= AIM OF THE TASK =
Only an exact copy belongs in the answer: the line with "[4:45.77-4:46.27]" and every line after it through the end of the records, pictures left out.

[DATA IN THIS EXERCISE Boundary: Start]

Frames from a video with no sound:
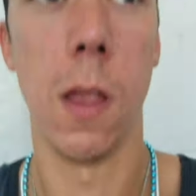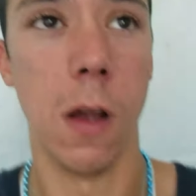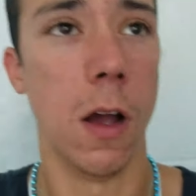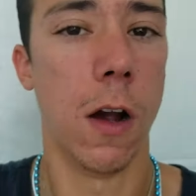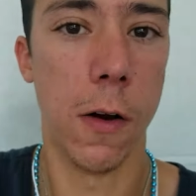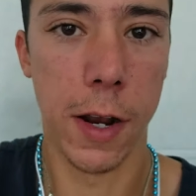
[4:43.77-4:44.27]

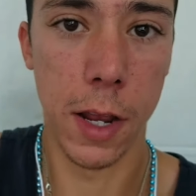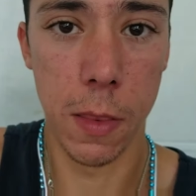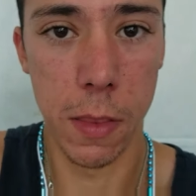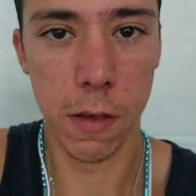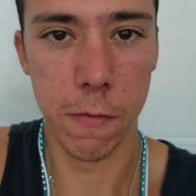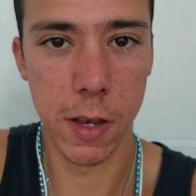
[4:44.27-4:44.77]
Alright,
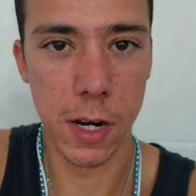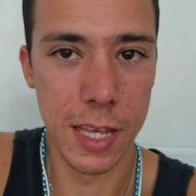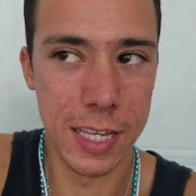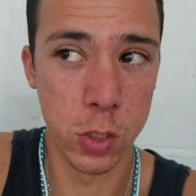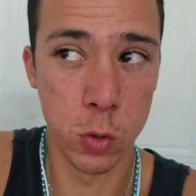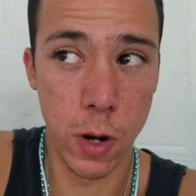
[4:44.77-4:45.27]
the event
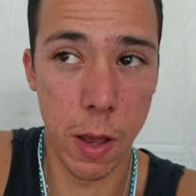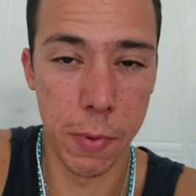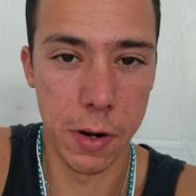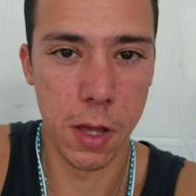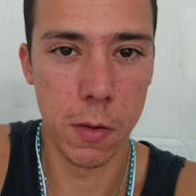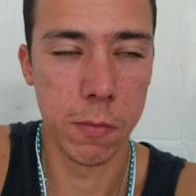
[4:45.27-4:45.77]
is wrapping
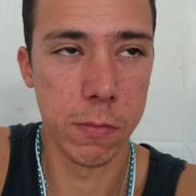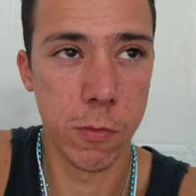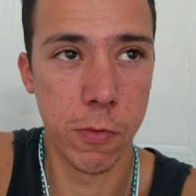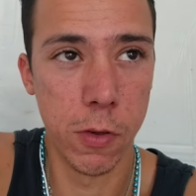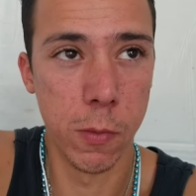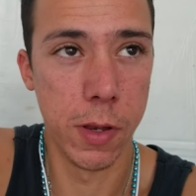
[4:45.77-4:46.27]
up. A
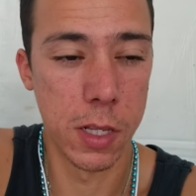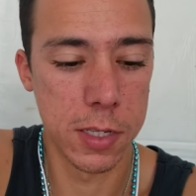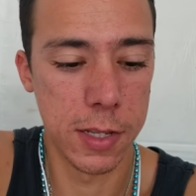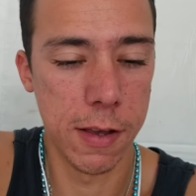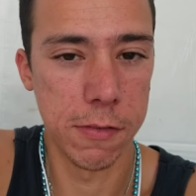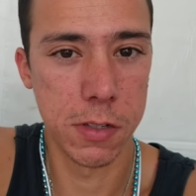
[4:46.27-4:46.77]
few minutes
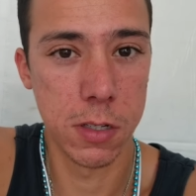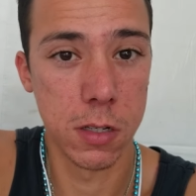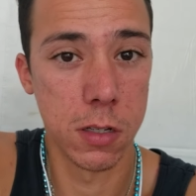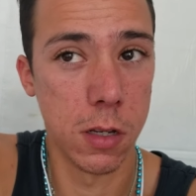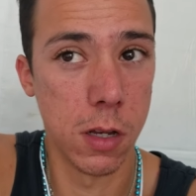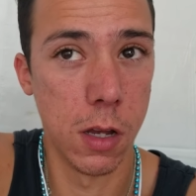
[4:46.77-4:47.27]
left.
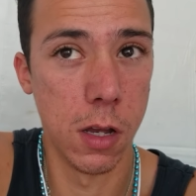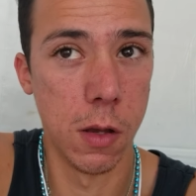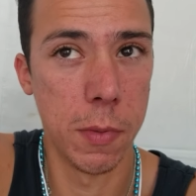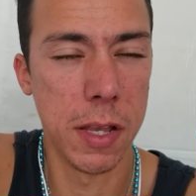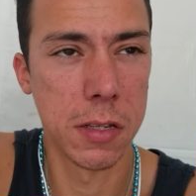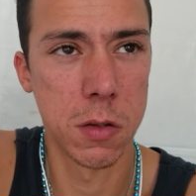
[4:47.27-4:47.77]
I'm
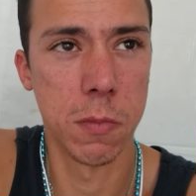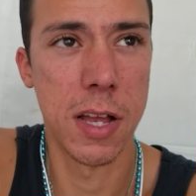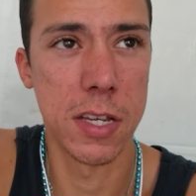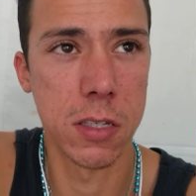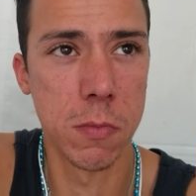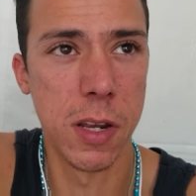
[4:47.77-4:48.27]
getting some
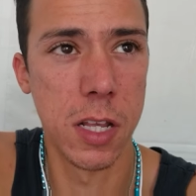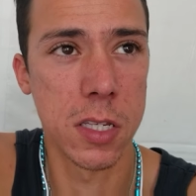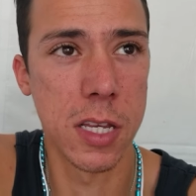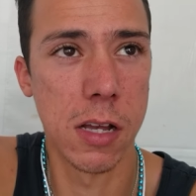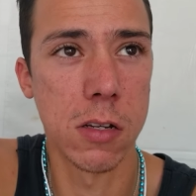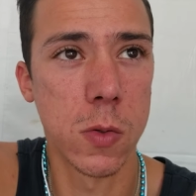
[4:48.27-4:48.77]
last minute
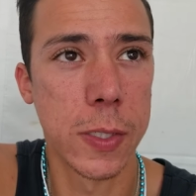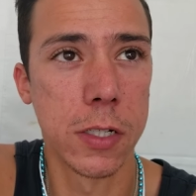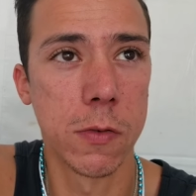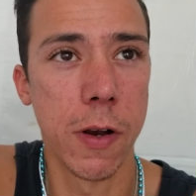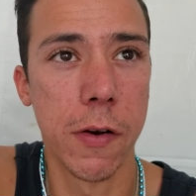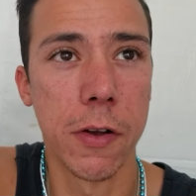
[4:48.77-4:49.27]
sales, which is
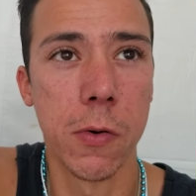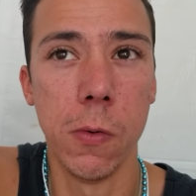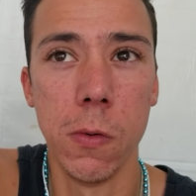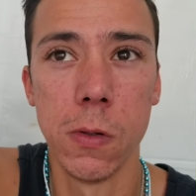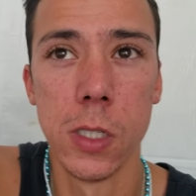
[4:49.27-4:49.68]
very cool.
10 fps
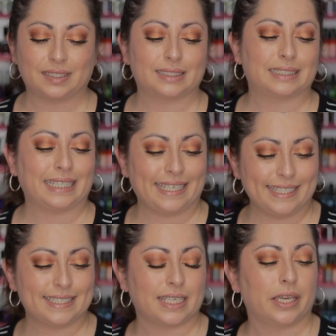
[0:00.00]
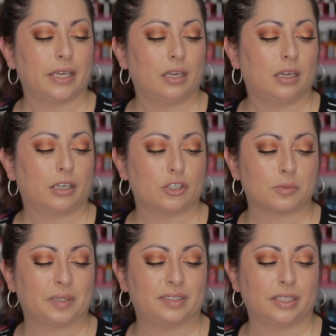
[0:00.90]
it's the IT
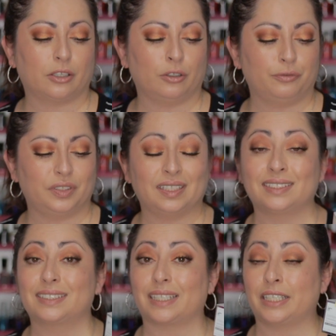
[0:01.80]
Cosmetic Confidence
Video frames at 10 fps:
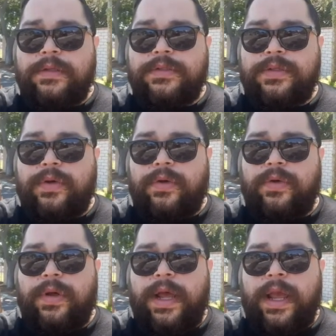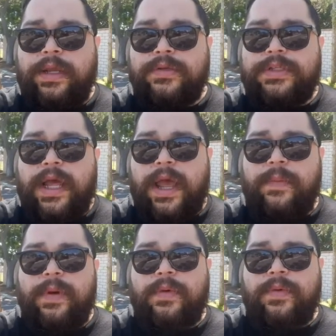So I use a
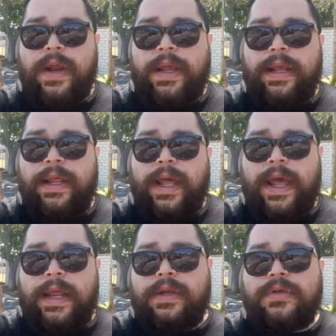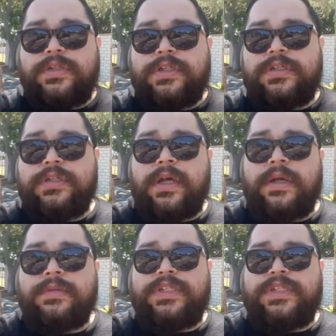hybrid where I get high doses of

[DATA IN THIS EXERCISE Boundary: End]

= FINAL ANSWER =
[4:45.77-4:46.27]
up. A
[4:46.27-4:46.77]
few minutes
[4:46.77-4:47.27]
left.
[4:47.27-4:47.77]
I'm
[4:47.77-4:48.27]
getting some
[4:48.27-4:48.77]
last minute
[4:48.77-4:49.27]
sales, which is
[4:49.27-4:49.68]
very cool.
10 fps
[0:00.00]
[0:00.90]
it's the IT
[0:01.80]
Cosmetic Confidence
Video frames at 10 fps:
So I use a
hybrid where I get high doses of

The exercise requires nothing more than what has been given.